Mizuno, which is the official supplier of uniforms to the IOC, has also had long and successful associations with numerous top athletes including Ichiro Suzuki, Carl Lewis, Seve Ballesteros, Pete Rose and Koji Murofushi.
"We have 100 to 200 professional baseball players in Japan under contract," Mizuno said. "In the States, the number is around 300.
"We have one representative that follows each Japanese pro baseball team. This way we can have a dialogue with the players and make deals. Eight teams out of 12 wear Mizuno uniforms.
"Pete Rose was the first major leaguer to wear Mizuno. Ichiro and (Hideki) Matsui now wear Mizuno in the majors."
Mizuno, whose family's association with the Olympics goes back to the 1924 Paris Games, is heavily involved with the IOC today, serving on committees and traveling abroad to IOC meetings.
Despite this, he admitted that the elimination of baseball for the 2012 London Games came as a real blow.
"It was a big shock when baseball was dropped from the Olympics by the IOC. I was a member of the 'reform commission' following the Salt Lake City scandal."
Mizuno provided interesting detail on how the IOC meeting in Singapore in July, where baseball and softball were voted off the Olympic program, unfolded.
"Denis Oswald, who is the president of the Summer Games' organization, made a great speech in support of baseball, softball and other sports, and spoke about the solidarity and unity of the Olympics as a group. The feeling at that point was good.
"However, right before the vote, President Rogge (IOC boss Jacques) said, 'Remember why we put up these three sports (baseball, softball, modern pentathlon) up for possible exclusion from the Olympics.' Then he spoke about the reasons and said, 'We have to make a reform of the Olympic Games.' Then the vote was held and baseball and softball were out."
Mizuno acknowledged that one of the toughest obstacles facing his company now is the changes in society and proliferation of non-sporting, recreational activities.
"We have fewer kids today. Most of them are protected too much by their parents. More of these parents are working outside the home.
"Parents are worried about their kids being kidnapped, so they say, 'Why don't you stay at home and I will buy you some computer games.'
"So we are faced with real competition in trying to bring the kids out to the fields again for sports. Kids choose whichever is more fun. We are losing now, so we have to make sports more exciting to attract the kids and have them be healthier."
Mizuno even used an example of how his own company has broken from tradition to remain viable.

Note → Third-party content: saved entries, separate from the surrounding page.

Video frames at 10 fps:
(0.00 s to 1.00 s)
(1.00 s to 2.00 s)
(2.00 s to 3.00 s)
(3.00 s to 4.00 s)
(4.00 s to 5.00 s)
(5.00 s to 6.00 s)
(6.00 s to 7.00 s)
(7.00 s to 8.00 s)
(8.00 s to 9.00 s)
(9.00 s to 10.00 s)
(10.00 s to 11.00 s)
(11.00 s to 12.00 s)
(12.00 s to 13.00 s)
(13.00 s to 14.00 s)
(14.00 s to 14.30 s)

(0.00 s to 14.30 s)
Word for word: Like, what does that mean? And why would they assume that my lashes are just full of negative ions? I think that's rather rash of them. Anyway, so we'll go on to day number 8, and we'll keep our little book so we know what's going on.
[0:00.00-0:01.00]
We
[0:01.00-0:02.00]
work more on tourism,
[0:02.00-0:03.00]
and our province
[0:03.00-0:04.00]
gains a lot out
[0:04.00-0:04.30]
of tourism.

"Since 1998, we haven't followed the seniority system in our company, but go on ability. 'I told them (the staff), 'if you want to be treated like you have before, you have to work hard and give me some results.'
"During the bubble economy, we had 4,000 employees in Japan. However, we had a tough time after the bubble and had to reduce the company to 2,000. We now have about 5,000 people working for us worldwide, including 2,000 in China."